Es ist weniger schmerzhaft, auch wenn es mir immer noch einen Stich versetzt, dass sie nicht mehr bei uns ist.
Durch Eddies Erkrankung und den drohenden Verlust hat sich vieles ein wenig relativiert: Kitty und wir hatten fast 15 Jahre zusammen, das ist eine lange Zeit, für die ich sehr dankbar bin, zumal es nach zwölf Jahren gar nicht gut aussah und uns immerhin noch 2,5 weitere Jahre geschenkt wurden.
Ich habe schon von einer Erinnerung in @mote s Thread geschrieben. Es sind so viele Details, teilweise auch, weil Larry Kitty in manchen Dingen so ähnlich ist. Kitty war, als sie noch jung war, ein ähnlicher Sauseblitz wie Larry. Sie hat ihn noch bei weitem übertroffen, das haben wir im Laufe der Jahre nur vergessen, was sie so alles angestellt hat.
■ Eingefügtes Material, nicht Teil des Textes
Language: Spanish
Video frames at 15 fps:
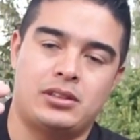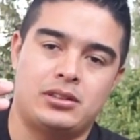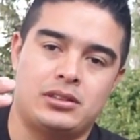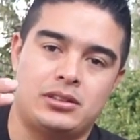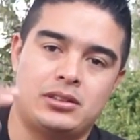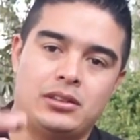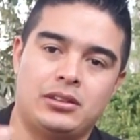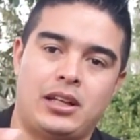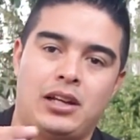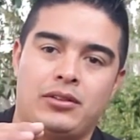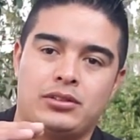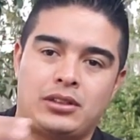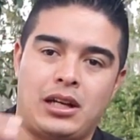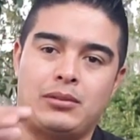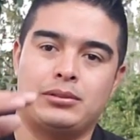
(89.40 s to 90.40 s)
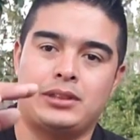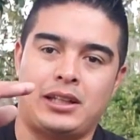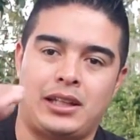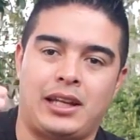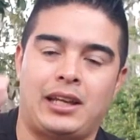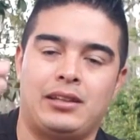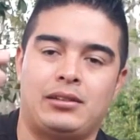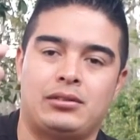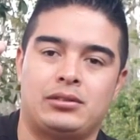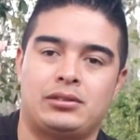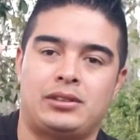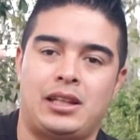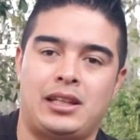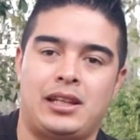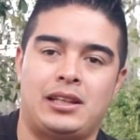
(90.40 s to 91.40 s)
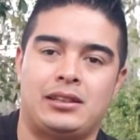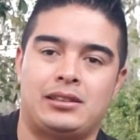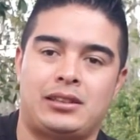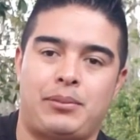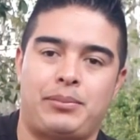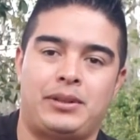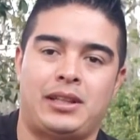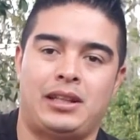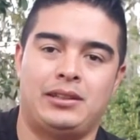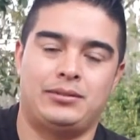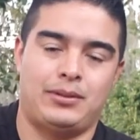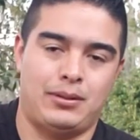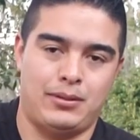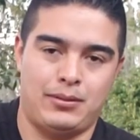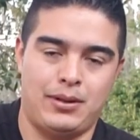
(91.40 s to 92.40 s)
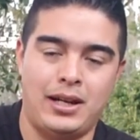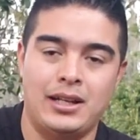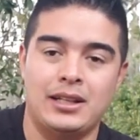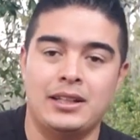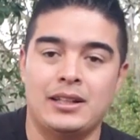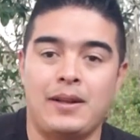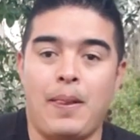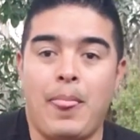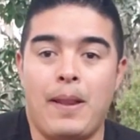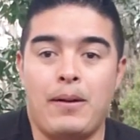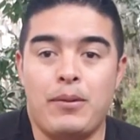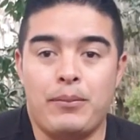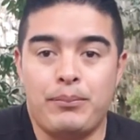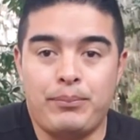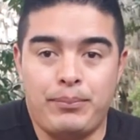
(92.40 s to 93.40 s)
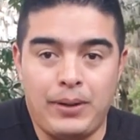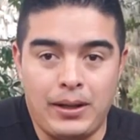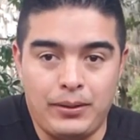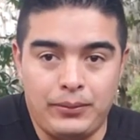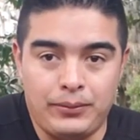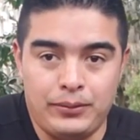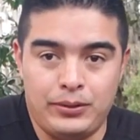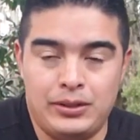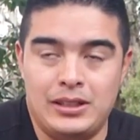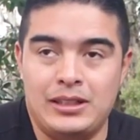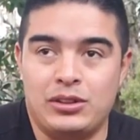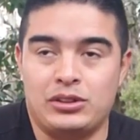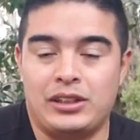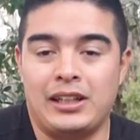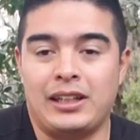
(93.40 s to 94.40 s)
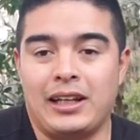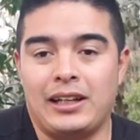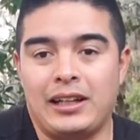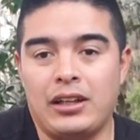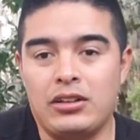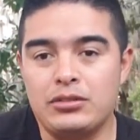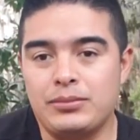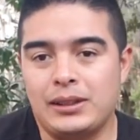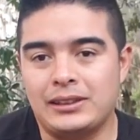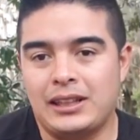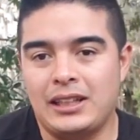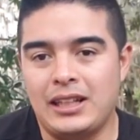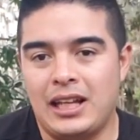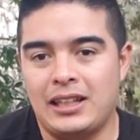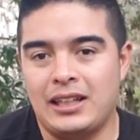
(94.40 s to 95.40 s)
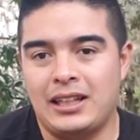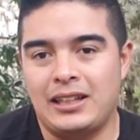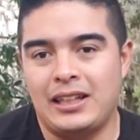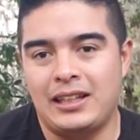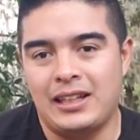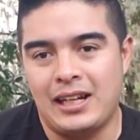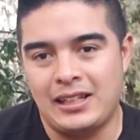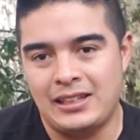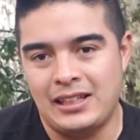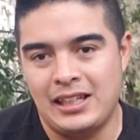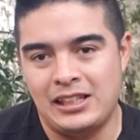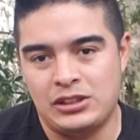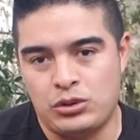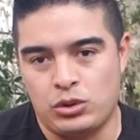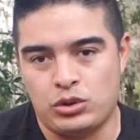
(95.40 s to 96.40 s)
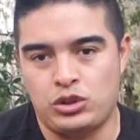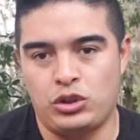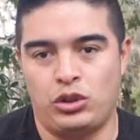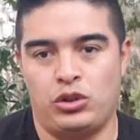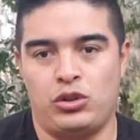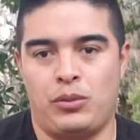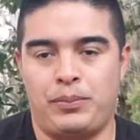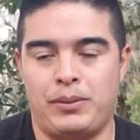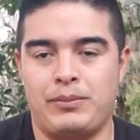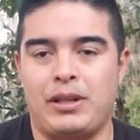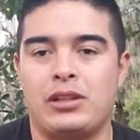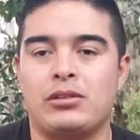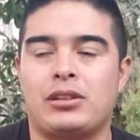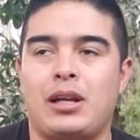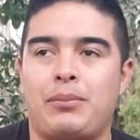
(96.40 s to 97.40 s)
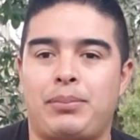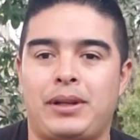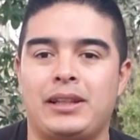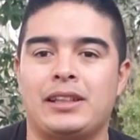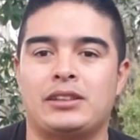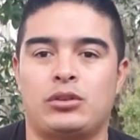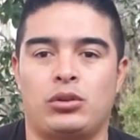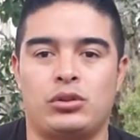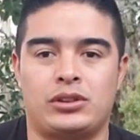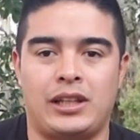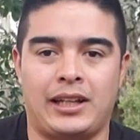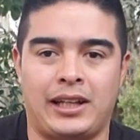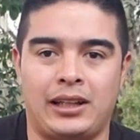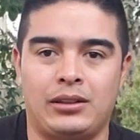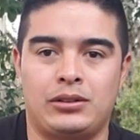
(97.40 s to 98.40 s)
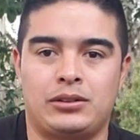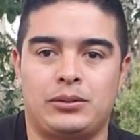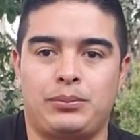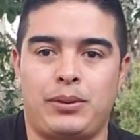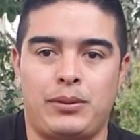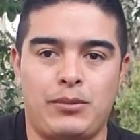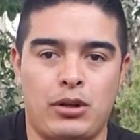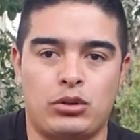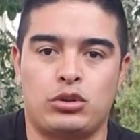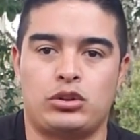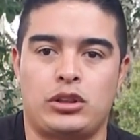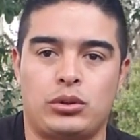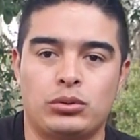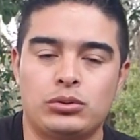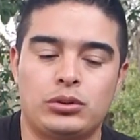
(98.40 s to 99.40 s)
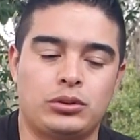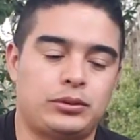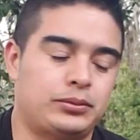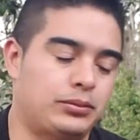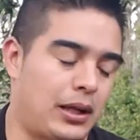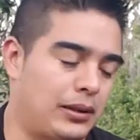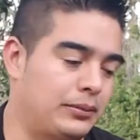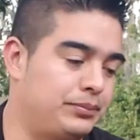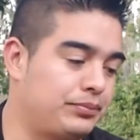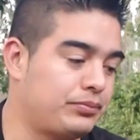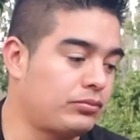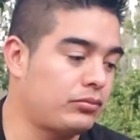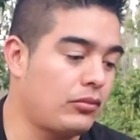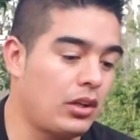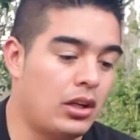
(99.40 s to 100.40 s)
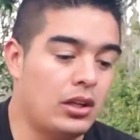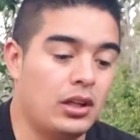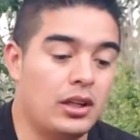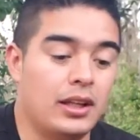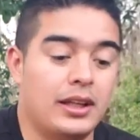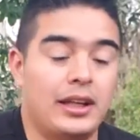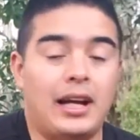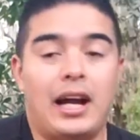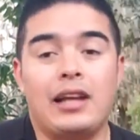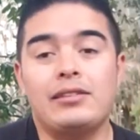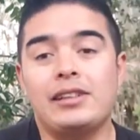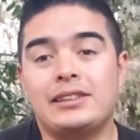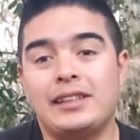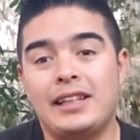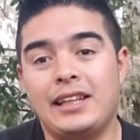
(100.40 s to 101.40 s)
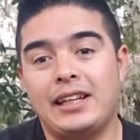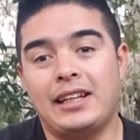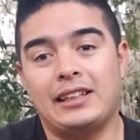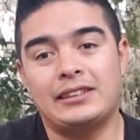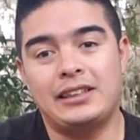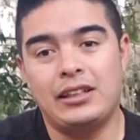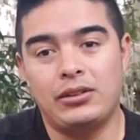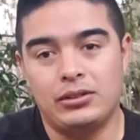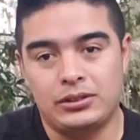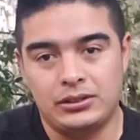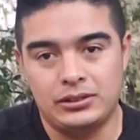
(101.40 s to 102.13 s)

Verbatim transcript: soldados, cabos, sargentos, tenientes, capitanes, bla, bla, bla. Pero los encargados más que nada de darte la instrucción, lo primerito que aprendes son los sargentos, primeros o segundos. Bueno, hay una serie de castigos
Wir haben freigelegte Dachbalken im zweiten Stock - ihr ahnt schon, wer in schwindelnder Höhe auf ihnen balanciert ist? Oder auf dem Treppengeländer. Uns ist oft der Atem gestockt.
Larry kam bisher - zum Glück - nicht auf diese Idee, zumindest nicht in unserem Beisein. Er wiegt inzwischen allerdings auch schon 4,9 Kilo, Kitty war sehr klein und viel leichter.
Meine Maus, sie konnte es nicht leiden, wenn ich sie hochgehoben und geknuddelt habe (ich weiß, ich weiß... ich habe es trotzdem hin und wieder getan), da hat sie ganz fürchterlich gemeckert und schrecklich gezappelt. Larry mag das auch nicht.
Er stößt manchmal auch ganz ähnliche Töne wie Kitty aus, das ist irritierend, aber nur, wenn ich ihn nicht sehe.
Larry sieht so ganz anders aus als Kitty, sie haben keinerlei äußerliche Ähnlichkeit miteinander, außer dass sie halt beide Katzen sind.
In letzter Zeit fällt daher öfter der Satz: Schau mal, wie Kitty! Ich finde es, entgegen meiner Befürchtungen, schön, dass Larry uns so oft an sie erinnert - zumal das sowieso so wäre, sie ist immer noch hier bei uns.